Just in case Pheonix didn't make it clear: The LINK I posted was to a website that had sexually graphic images, many of which could not be confused with art. The link I posted was not porn in itself. The rules concerning porn do not currently address posting links. My argument in my case with receiving a warning is valid.

The ms. Pisces avatar was posted after I was warned. That image has far more skin in it than the link I posted.

Does anybody remember the meatspin post?
Was that not offensive? Or was it so hot you let it run like a fan, cooling you off?

I'll agree, porn doesn't belong here.


----------



## Kim Chee (Oct 27, 2012)

Here's more that I found in the rules. I'm trying to get some resolution on this before somebody locks this thread and I lose my ability to resolve this issue in an open forum.:
Staff abuse will not be tolerated. As a staff member, your job is to help the people, not harm them. You may only use your powers for the purposes that they have been given to you for. There is no limit on how much you may be punished for this severe offense as this must be stopped at all costs to protect the people. This means that if you abuse your powers, there is a good chance you will be permanently banned.
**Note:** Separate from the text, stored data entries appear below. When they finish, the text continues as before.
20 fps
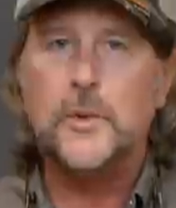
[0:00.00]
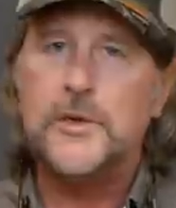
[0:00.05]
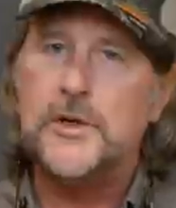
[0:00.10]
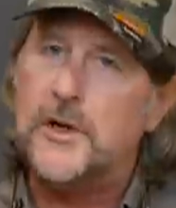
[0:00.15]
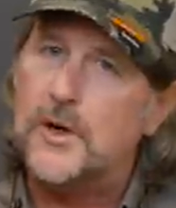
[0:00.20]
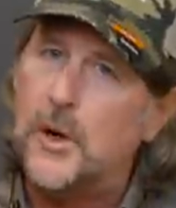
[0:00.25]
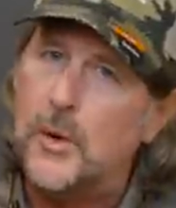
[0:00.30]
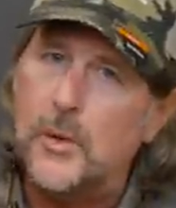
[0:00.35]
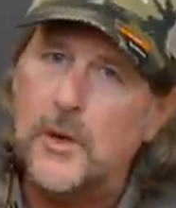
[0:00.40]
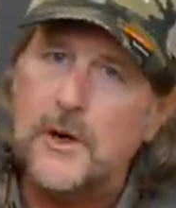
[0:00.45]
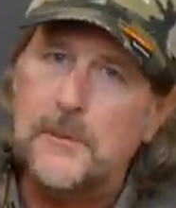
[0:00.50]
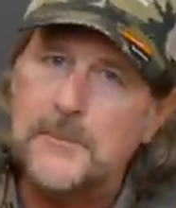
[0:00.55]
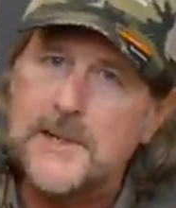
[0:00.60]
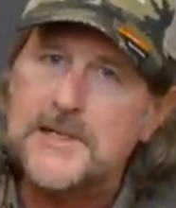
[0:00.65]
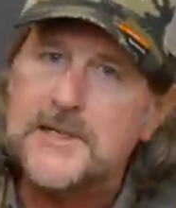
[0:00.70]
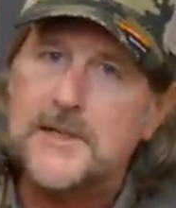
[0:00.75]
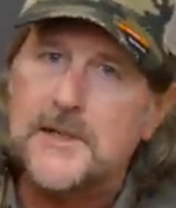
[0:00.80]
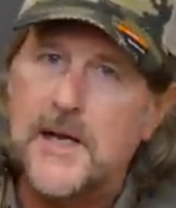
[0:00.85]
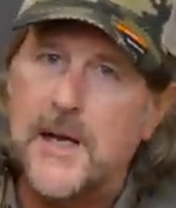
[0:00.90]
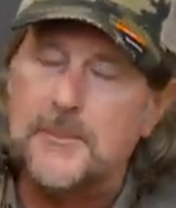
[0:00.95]
You don't want to
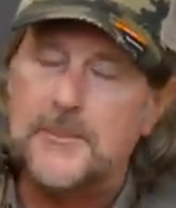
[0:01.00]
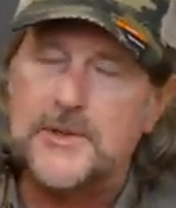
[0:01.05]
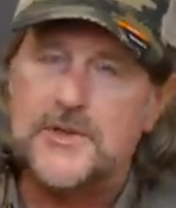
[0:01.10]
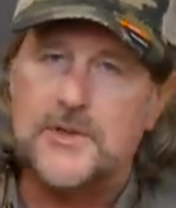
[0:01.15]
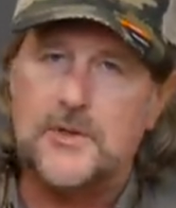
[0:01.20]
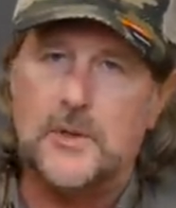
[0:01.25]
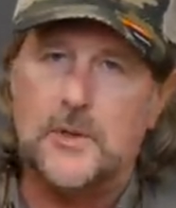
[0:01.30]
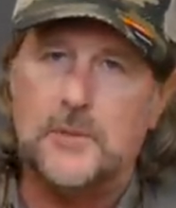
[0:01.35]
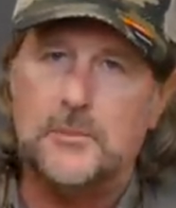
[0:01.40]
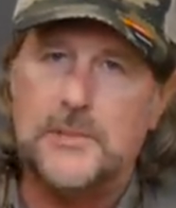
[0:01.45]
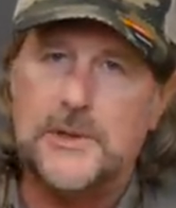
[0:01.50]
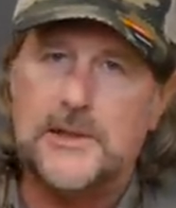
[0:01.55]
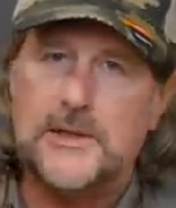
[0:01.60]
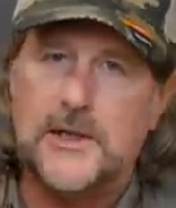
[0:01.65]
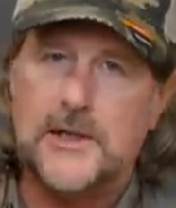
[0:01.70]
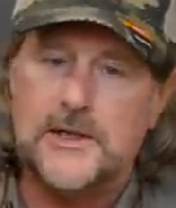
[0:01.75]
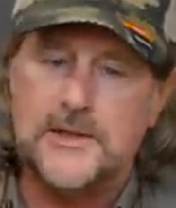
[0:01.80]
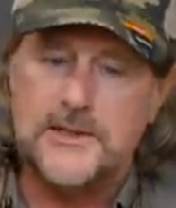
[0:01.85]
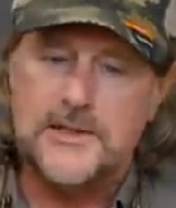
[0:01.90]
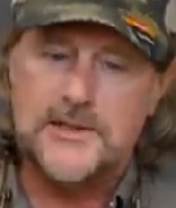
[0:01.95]
miss an episode
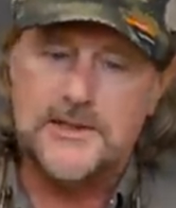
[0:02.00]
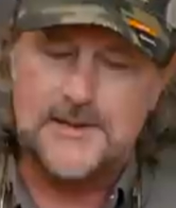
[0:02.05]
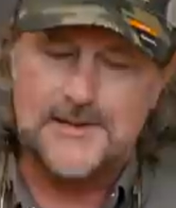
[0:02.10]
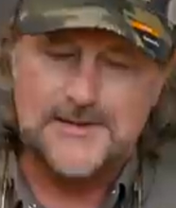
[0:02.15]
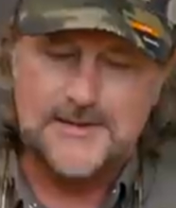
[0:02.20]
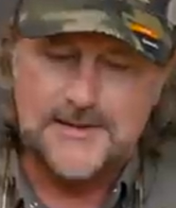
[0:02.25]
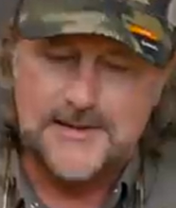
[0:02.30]
becauseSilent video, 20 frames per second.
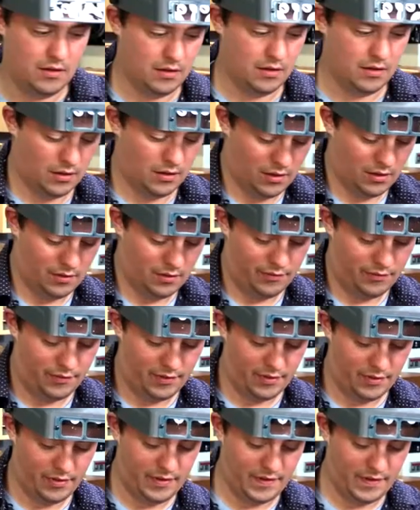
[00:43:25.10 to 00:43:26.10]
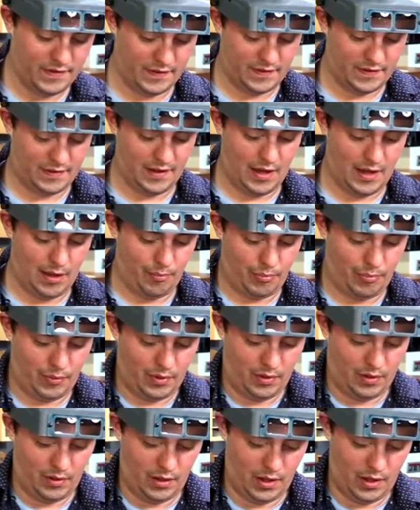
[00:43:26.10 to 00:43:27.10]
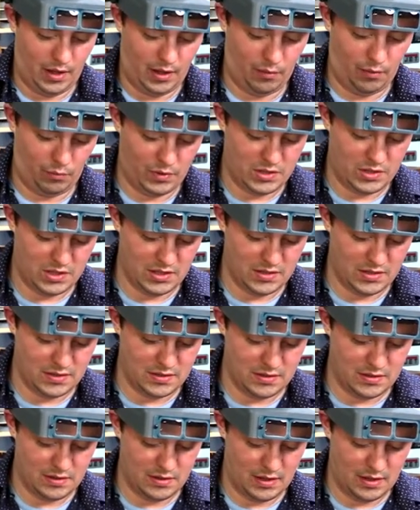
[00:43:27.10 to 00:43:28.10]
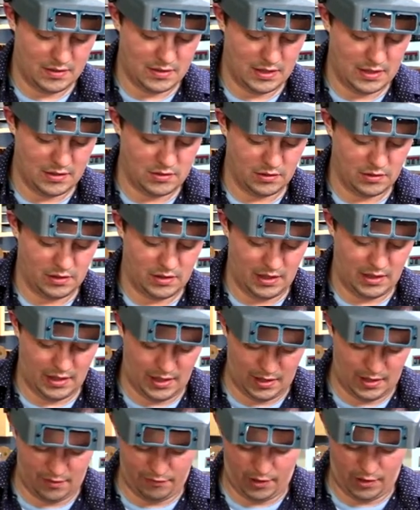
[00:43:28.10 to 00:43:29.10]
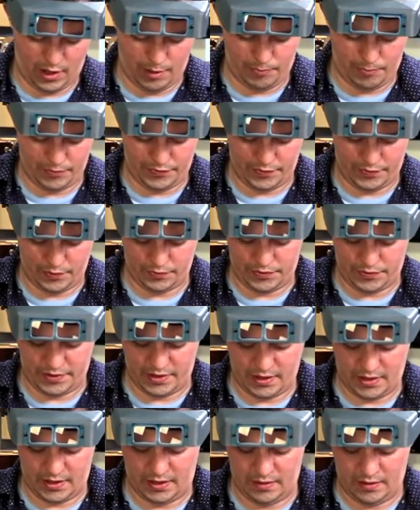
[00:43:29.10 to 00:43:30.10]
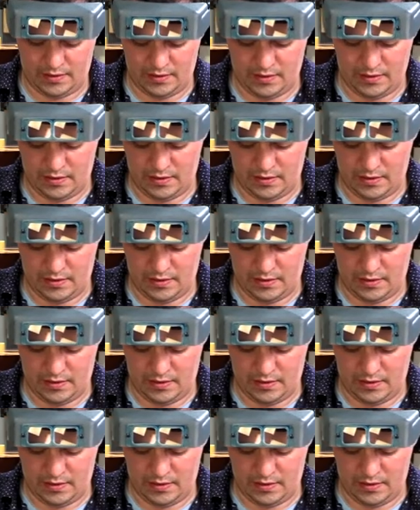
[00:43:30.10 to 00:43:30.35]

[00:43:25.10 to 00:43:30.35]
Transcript: of this step, which is essentially the end of our episode tonight.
Moderator, is lying abusing your powers?

Harassing the administration about punishments is not allowed. The admins and moderators are only trying to do their job, and many times they have to make difficult decisions. You may post your opinion in the thread that announces the punishment, so long as you do not flame anyone. If this thread gets out of hand, it will be closed, and you may not complain elsewhere on the board, or by other means including, but not limited to: private messages, instant messaging programs, email, telephone calls, and house visits. You also may not make threats against administrators (or other members for that matter...). Punishments for harrassment range from a seven day ban for minor harrasments to a permanent ban if serious threats are involved.

Anyway, you accuse me of doing something I didn't do.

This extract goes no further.